> **Your assignment**:
Filter the entries and keep only the lines where the string "frames" appears.

[Collected data]

>>

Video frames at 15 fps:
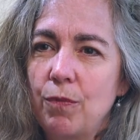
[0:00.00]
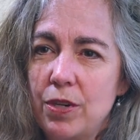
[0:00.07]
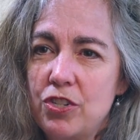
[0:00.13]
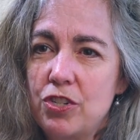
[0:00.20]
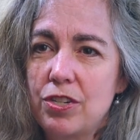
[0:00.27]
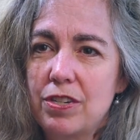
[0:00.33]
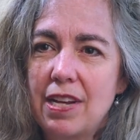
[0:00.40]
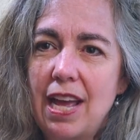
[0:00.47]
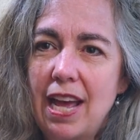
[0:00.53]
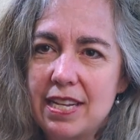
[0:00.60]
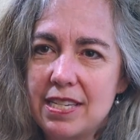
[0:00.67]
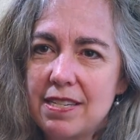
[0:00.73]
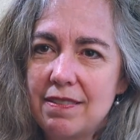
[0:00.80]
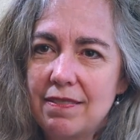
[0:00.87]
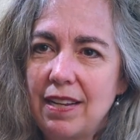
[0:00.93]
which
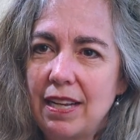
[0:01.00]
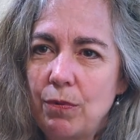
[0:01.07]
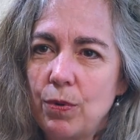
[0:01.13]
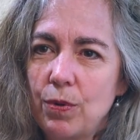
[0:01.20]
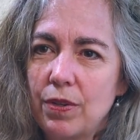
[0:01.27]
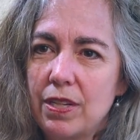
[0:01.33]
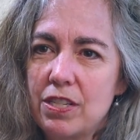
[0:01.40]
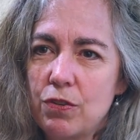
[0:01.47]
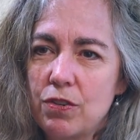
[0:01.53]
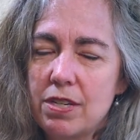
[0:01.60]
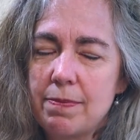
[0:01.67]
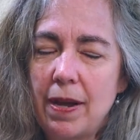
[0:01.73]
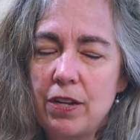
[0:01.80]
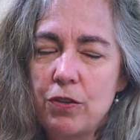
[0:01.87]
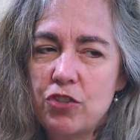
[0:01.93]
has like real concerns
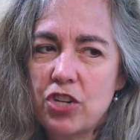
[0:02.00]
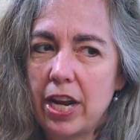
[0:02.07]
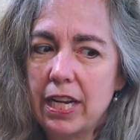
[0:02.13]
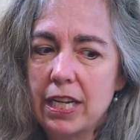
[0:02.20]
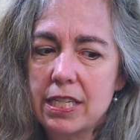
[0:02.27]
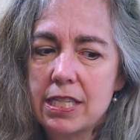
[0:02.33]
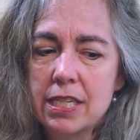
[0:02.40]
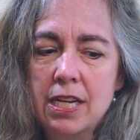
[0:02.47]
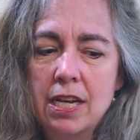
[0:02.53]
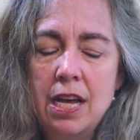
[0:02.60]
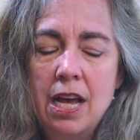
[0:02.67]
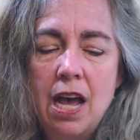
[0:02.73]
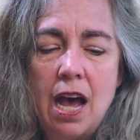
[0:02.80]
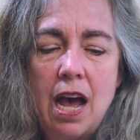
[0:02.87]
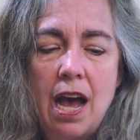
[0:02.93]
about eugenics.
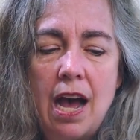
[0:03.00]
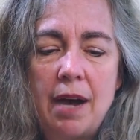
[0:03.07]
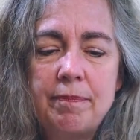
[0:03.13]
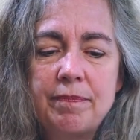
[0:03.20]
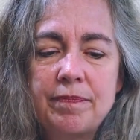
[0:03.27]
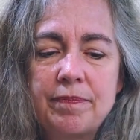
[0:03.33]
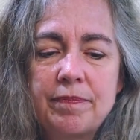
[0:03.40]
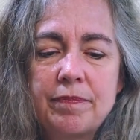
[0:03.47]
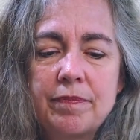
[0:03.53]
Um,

<<
>>

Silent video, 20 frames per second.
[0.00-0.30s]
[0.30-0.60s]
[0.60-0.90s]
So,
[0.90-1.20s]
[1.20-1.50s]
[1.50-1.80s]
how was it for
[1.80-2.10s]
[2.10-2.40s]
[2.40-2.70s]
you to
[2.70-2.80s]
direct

<<

> **Solution to this exercise**:
Video frames at 15 fps:
Silent video, 20 frames per second.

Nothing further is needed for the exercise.